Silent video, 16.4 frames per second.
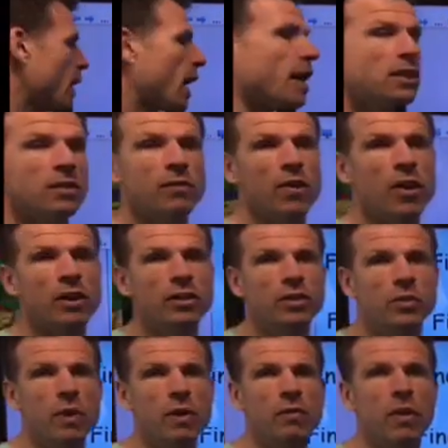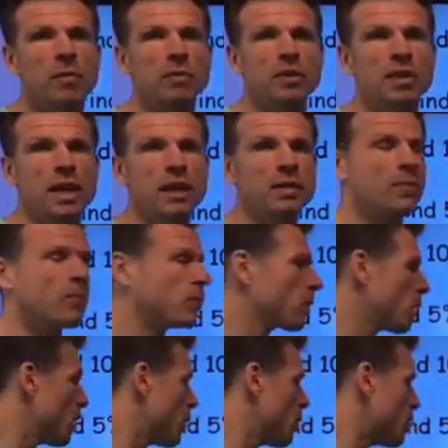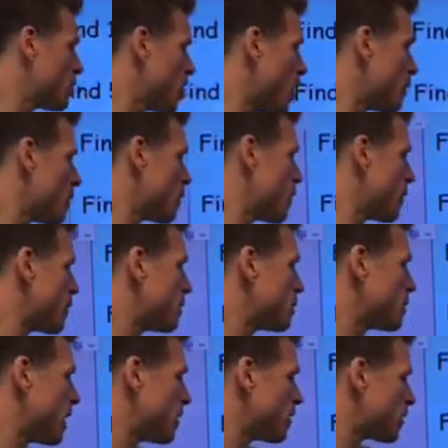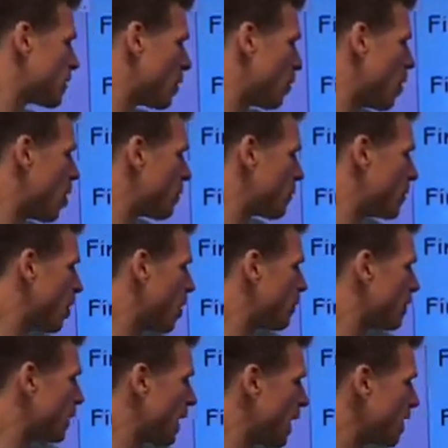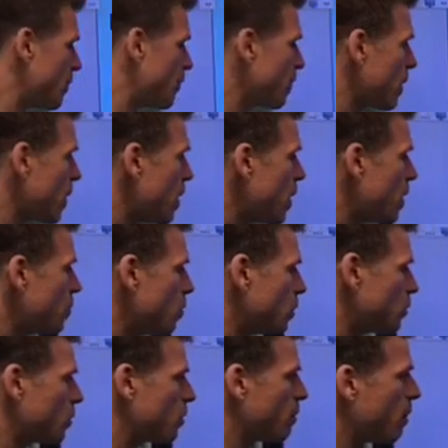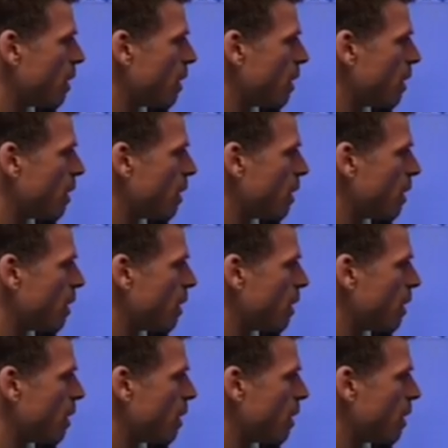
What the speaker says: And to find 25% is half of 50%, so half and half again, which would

--

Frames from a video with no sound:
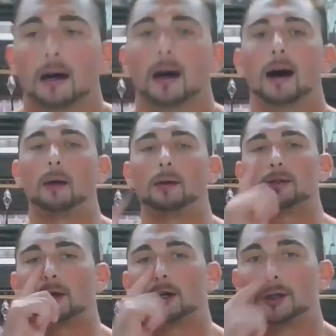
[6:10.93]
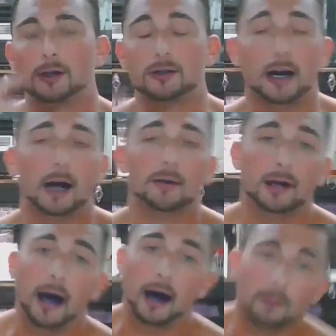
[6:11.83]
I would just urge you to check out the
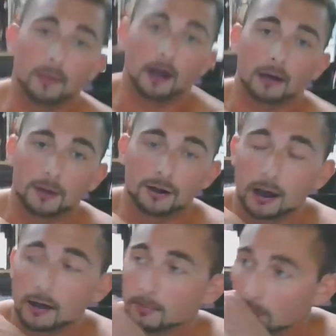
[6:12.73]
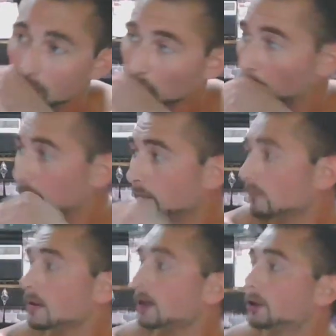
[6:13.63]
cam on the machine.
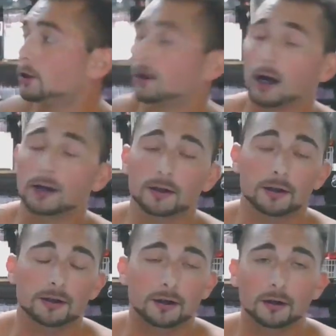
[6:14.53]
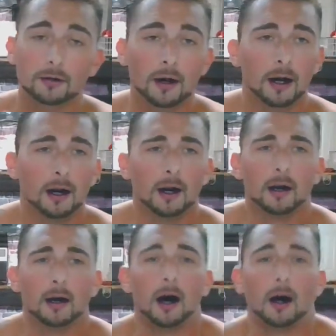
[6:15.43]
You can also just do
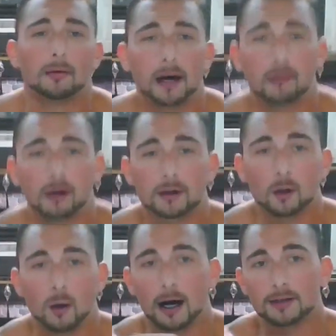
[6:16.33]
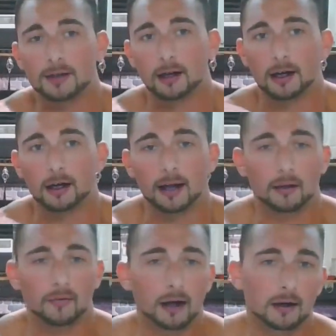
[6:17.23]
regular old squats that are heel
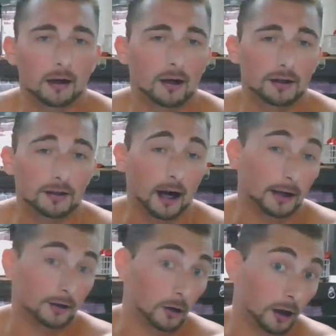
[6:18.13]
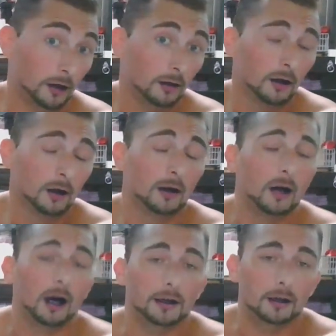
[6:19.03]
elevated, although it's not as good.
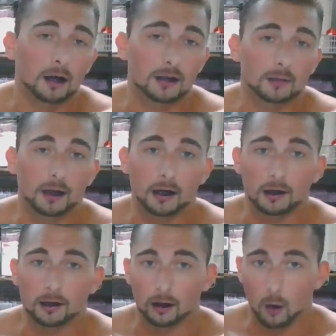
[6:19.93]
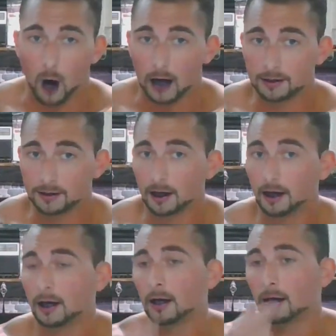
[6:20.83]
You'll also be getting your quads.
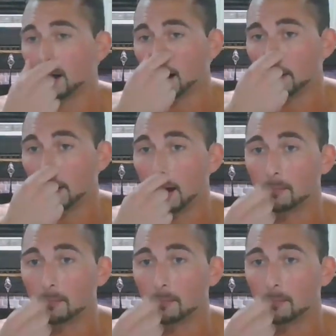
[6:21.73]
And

--

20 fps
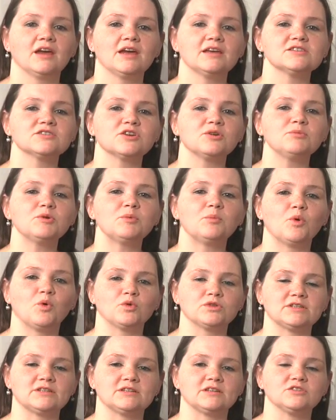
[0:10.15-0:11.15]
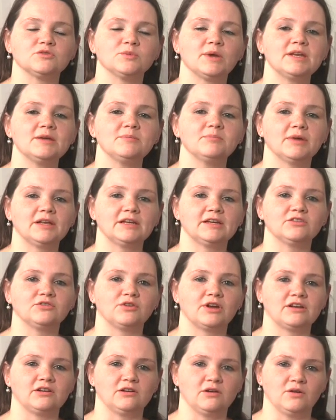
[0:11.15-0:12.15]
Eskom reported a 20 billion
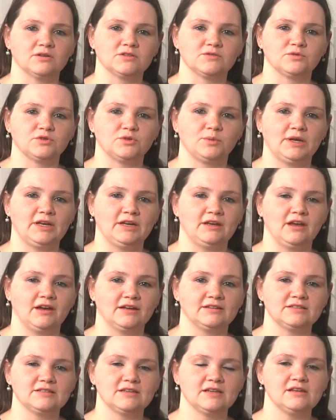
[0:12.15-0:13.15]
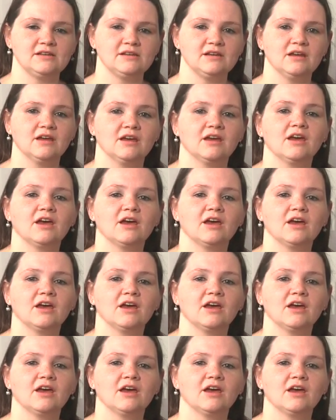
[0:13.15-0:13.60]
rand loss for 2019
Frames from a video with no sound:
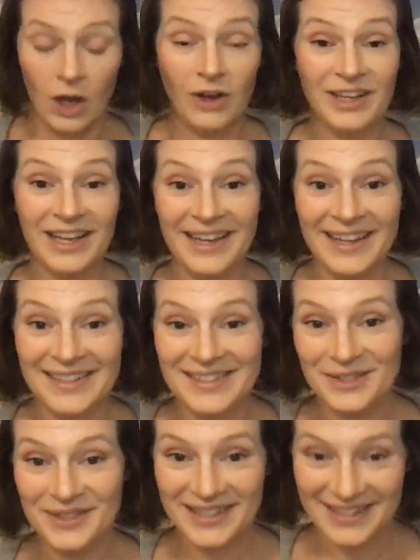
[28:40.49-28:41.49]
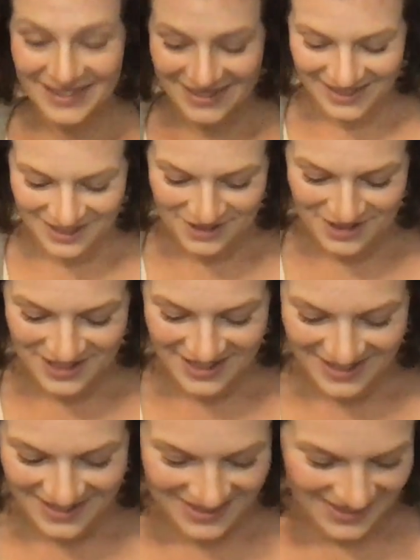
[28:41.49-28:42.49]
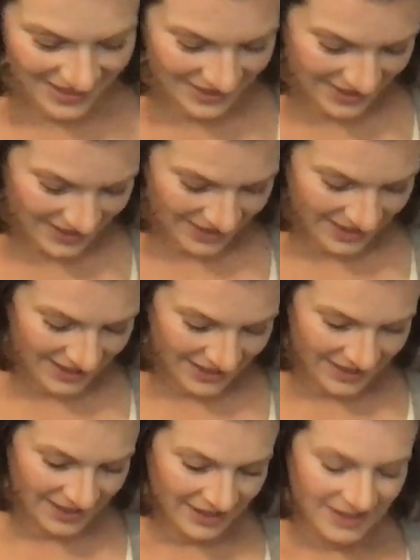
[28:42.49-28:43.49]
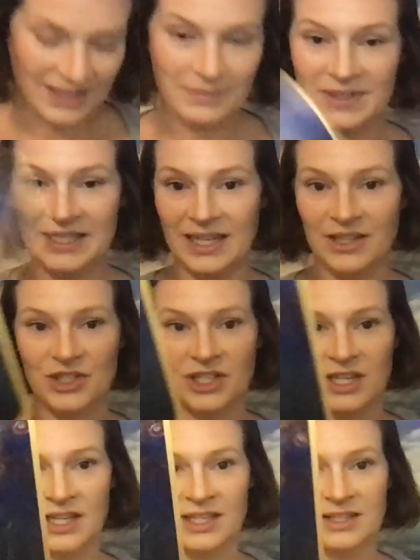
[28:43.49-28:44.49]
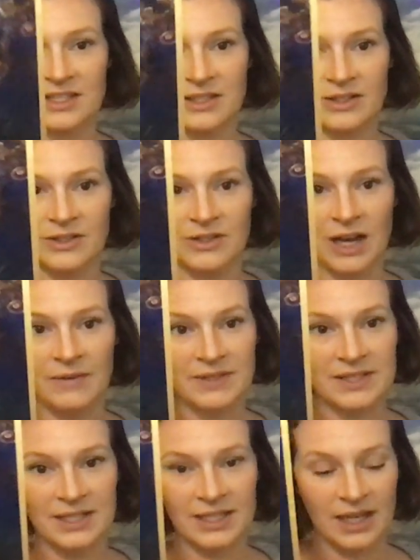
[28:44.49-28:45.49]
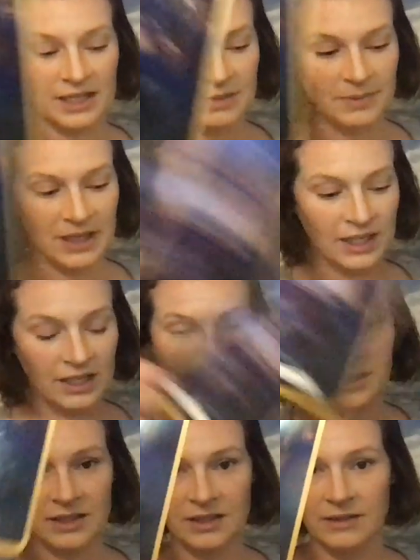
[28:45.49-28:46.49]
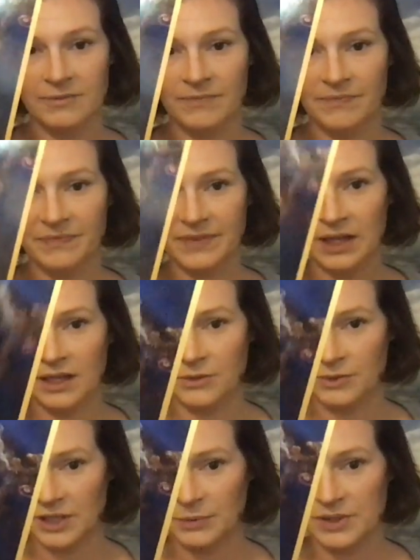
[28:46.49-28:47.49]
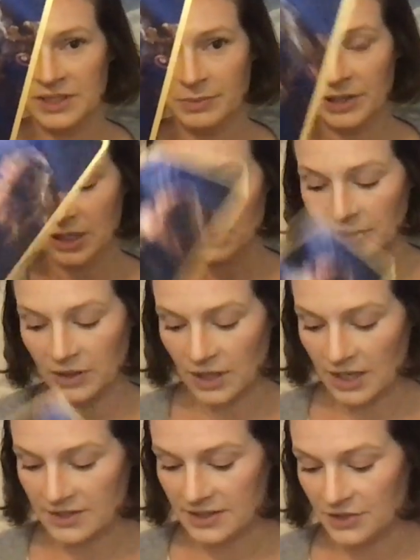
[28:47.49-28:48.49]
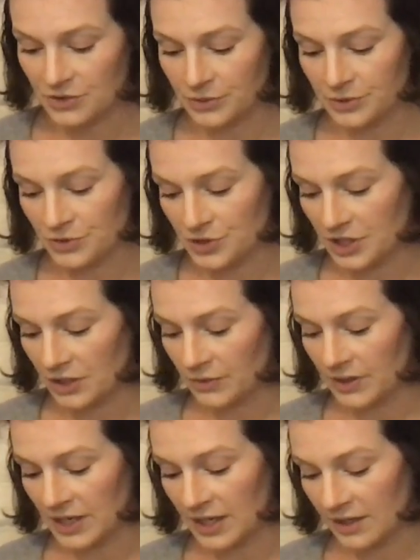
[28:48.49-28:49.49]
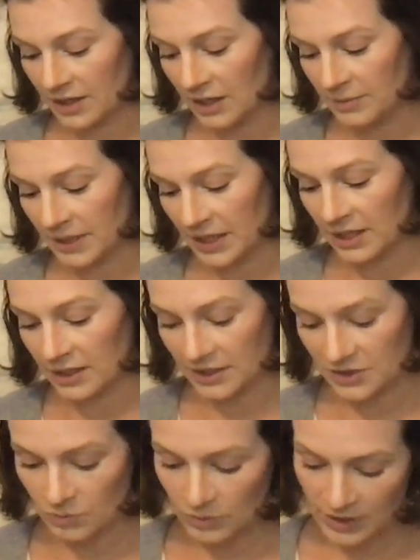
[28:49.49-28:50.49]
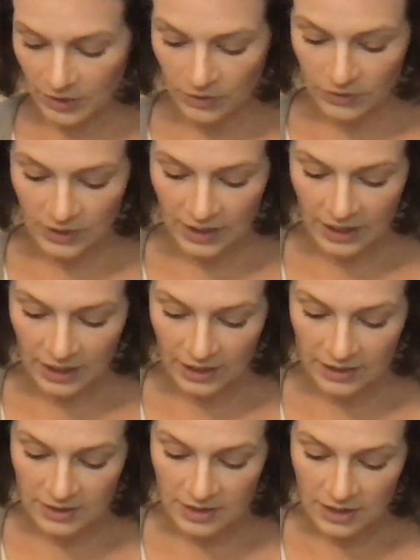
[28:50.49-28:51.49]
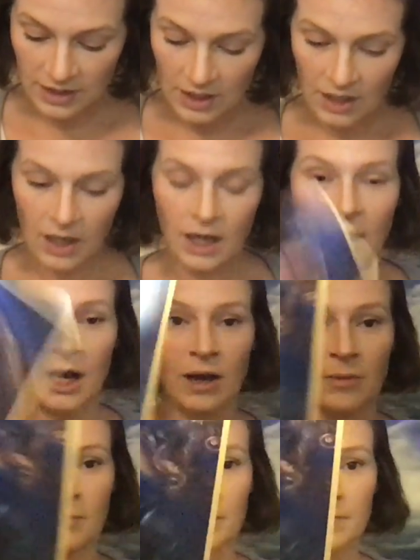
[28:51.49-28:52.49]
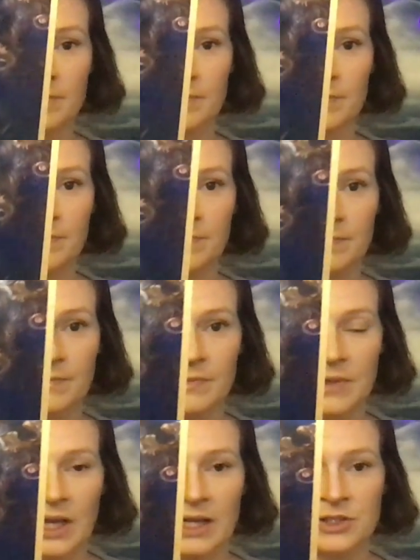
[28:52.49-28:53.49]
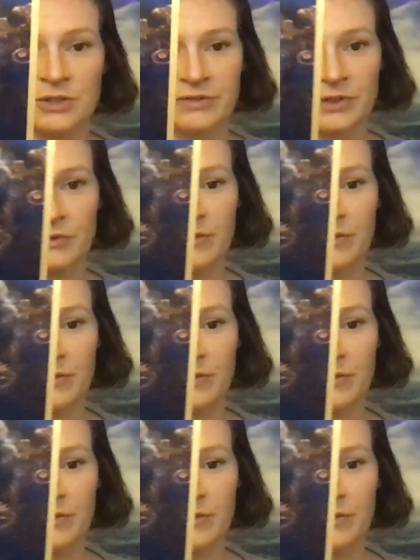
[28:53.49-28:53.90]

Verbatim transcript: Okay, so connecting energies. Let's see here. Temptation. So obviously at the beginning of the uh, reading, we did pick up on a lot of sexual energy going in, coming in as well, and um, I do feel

**Work to complete:** Given the entries above, transcribe exactly the lines from the one holding "[28:42.49-28:43.49]" through the one holding "Verbatim transcript: Okay, so"; pictures do not belong in the transcription.

**Solution for this problem:**
[28:42.49-28:43.49]
[28:43.49-28:44.49]
[28:44.49-28:45.49]
[28:45.49-28:46.49]
[28:46.49-28:47.49]
[28:47.49-28:48.49]
[28:48.49-28:49.49]
[28:49.49-28:50.49]
[28:50.49-28:51.49]
[28:51.49-28:52.49]
[28:52.49-28:53.49]
[28:53.49-28:53.90]

Verbatim transcript: Okay, so connecting energies. Let's see here. Temptation. So obviously at the beginning of the uh, reading, we did pick up on a lot of sexual energy going in, coming in as well, and um, I do feel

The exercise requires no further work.